Assignment -
Could you write out the records below exactly as they appear?

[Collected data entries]
BEGIN

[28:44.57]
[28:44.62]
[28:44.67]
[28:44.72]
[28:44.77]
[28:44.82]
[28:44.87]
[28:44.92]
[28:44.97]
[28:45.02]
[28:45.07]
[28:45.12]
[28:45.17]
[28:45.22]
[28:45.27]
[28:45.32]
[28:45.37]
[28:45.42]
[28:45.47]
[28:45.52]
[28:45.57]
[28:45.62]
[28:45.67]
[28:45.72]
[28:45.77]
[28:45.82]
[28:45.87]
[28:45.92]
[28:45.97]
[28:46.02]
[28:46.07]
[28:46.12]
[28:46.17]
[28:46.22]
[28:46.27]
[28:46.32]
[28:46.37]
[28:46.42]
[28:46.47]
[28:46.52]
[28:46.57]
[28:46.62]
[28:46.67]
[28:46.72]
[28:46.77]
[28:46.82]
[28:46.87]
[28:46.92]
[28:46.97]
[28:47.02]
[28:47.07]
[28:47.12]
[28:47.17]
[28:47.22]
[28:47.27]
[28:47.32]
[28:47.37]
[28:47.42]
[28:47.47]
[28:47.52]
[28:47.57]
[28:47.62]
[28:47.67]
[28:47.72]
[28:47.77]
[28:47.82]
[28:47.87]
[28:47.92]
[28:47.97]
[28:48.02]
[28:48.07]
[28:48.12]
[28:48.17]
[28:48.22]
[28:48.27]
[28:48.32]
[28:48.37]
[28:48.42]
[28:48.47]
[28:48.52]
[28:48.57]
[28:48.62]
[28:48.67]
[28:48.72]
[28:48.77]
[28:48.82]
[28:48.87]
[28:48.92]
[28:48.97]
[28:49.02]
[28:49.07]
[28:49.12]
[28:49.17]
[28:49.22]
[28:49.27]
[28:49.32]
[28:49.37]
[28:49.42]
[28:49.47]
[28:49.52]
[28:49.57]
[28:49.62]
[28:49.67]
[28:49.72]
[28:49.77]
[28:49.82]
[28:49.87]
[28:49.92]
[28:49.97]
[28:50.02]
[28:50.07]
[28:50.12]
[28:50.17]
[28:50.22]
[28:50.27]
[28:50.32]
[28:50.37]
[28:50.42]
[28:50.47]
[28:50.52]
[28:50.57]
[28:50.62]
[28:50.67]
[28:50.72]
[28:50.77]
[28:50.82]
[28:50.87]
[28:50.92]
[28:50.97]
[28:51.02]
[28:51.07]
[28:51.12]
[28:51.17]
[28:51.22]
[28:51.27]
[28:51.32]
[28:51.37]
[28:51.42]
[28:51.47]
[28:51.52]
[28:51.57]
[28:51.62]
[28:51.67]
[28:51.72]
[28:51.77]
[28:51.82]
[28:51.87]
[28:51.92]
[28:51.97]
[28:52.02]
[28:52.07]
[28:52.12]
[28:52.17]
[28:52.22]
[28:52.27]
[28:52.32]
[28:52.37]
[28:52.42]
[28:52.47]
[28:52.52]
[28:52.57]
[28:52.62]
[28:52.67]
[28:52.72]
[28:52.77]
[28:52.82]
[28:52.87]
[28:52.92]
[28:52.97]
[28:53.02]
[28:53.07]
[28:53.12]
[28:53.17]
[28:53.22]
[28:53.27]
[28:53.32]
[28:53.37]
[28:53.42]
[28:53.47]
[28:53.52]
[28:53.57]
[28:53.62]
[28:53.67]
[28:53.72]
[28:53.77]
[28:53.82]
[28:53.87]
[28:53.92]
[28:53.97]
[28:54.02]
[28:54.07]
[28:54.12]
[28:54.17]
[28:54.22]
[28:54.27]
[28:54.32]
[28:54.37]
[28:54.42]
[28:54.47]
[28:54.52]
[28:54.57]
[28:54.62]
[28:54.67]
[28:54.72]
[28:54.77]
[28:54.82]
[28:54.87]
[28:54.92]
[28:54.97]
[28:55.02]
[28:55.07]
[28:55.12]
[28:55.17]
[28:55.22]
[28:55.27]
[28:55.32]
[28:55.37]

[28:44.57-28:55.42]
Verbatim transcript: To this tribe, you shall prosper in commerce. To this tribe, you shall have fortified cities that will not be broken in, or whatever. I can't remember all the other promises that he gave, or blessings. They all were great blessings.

END

Final answer -
[28:44.57]
[28:44.62]
[28:44.67]
[28:44.72]
[28:44.77]
[28:44.82]
[28:44.87]
[28:44.92]
[28:44.97]
[28:45.02]
[28:45.07]
[28:45.12]
[28:45.17]
[28:45.22]
[28:45.27]
[28:45.32]
[28:45.37]
[28:45.42]
[28:45.47]
[28:45.52]
[28:45.57]
[28:45.62]
[28:45.67]
[28:45.72]
[28:45.77]
[28:45.82]
[28:45.87]
[28:45.92]
[28:45.97]
[28:46.02]
[28:46.07]
[28:46.12]
[28:46.17]
[28:46.22]
[28:46.27]
[28:46.32]
[28:46.37]
[28:46.42]
[28:46.47]
[28:46.52]
[28:46.57]
[28:46.62]
[28:46.67]
[28:46.72]
[28:46.77]
[28:46.82]
[28:46.87]
[28:46.92]
[28:46.97]
[28:47.02]
[28:47.07]
[28:47.12]
[28:47.17]
[28:47.22]
[28:47.27]
[28:47.32]
[28:47.37]
[28:47.42]
[28:47.47]
[28:47.52]
[28:47.57]
[28:47.62]
[28:47.67]
[28:47.72]
[28:47.77]
[28:47.82]
[28:47.87]
[28:47.92]
[28:47.97]
[28:48.02]
[28:48.07]
[28:48.12]
[28:48.17]
[28:48.22]
[28:48.27]
[28:48.32]
[28:48.37]
[28:48.42]
[28:48.47]
[28:48.52]
[28:48.57]
[28:48.62]
[28:48.67]
[28:48.72]
[28:48.77]
[28:48.82]
[28:48.87]
[28:48.92]
[28:48.97]
[28:49.02]
[28:49.07]
[28:49.12]
[28:49.17]
[28:49.22]
[28:49.27]
[28:49.32]
[28:49.37]
[28:49.42]
[28:49.47]
[28:49.52]
[28:49.57]
[28:49.62]
[28:49.67]
[28:49.72]
[28:49.77]
[28:49.82]
[28:49.87]
[28:49.92]
[28:49.97]
[28:50.02]
[28:50.07]
[28:50.12]
[28:50.17]
[28:50.22]
[28:50.27]
[28:50.32]
[28:50.37]
[28:50.42]
[28:50.47]
[28:50.52]
[28:50.57]
[28:50.62]
[28:50.67]
[28:50.72]
[28:50.77]
[28:50.82]
[28:50.87]
[28:50.92]
[28:50.97]
[28:51.02]
[28:51.07]
[28:51.12]
[28:51.17]
[28:51.22]
[28:51.27]
[28:51.32]
[28:51.37]
[28:51.42]
[28:51.47]
[28:51.52]
[28:51.57]
[28:51.62]
[28:51.67]
[28:51.72]
[28:51.77]
[28:51.82]
[28:51.87]
[28:51.92]
[28:51.97]
[28:52.02]
[28:52.07]
[28:52.12]
[28:52.17]
[28:52.22]
[28:52.27]
[28:52.32]
[28:52.37]
[28:52.42]
[28:52.47]
[28:52.52]
[28:52.57]
[28:52.62]
[28:52.67]
[28:52.72]
[28:52.77]
[28:52.82]
[28:52.87]
[28:52.92]
[28:52.97]
[28:53.02]
[28:53.07]
[28:53.12]
[28:53.17]
[28:53.22]
[28:53.27]
[28:53.32]
[28:53.37]
[28:53.42]
[28:53.47]
[28:53.52]
[28:53.57]
[28:53.62]
[28:53.67]
[28:53.72]
[28:53.77]
[28:53.82]
[28:53.87]
[28:53.92]
[28:53.97]
[28:54.02]
[28:54.07]
[28:54.12]
[28:54.17]
[28:54.22]
[28:54.27]
[28:54.32]
[28:54.37]
[28:54.42]
[28:54.47]
[28:54.52]
[28:54.57]
[28:54.62]
[28:54.67]
[28:54.72]
[28:54.77]
[28:54.82]
[28:54.87]
[28:54.92]
[28:54.97]
[28:55.02]
[28:55.07]
[28:55.12]
[28:55.17]
[28:55.22]
[28:55.27]
[28:55.32]
[28:55.37]

[28:44.57-28:55.42]
Verbatim transcript: To this tribe, you shall prosper in commerce. To this tribe, you shall have fortified cities that will not be broken in, or whatever. I can't remember all the other promises that he gave, or blessings. They all were great blessings.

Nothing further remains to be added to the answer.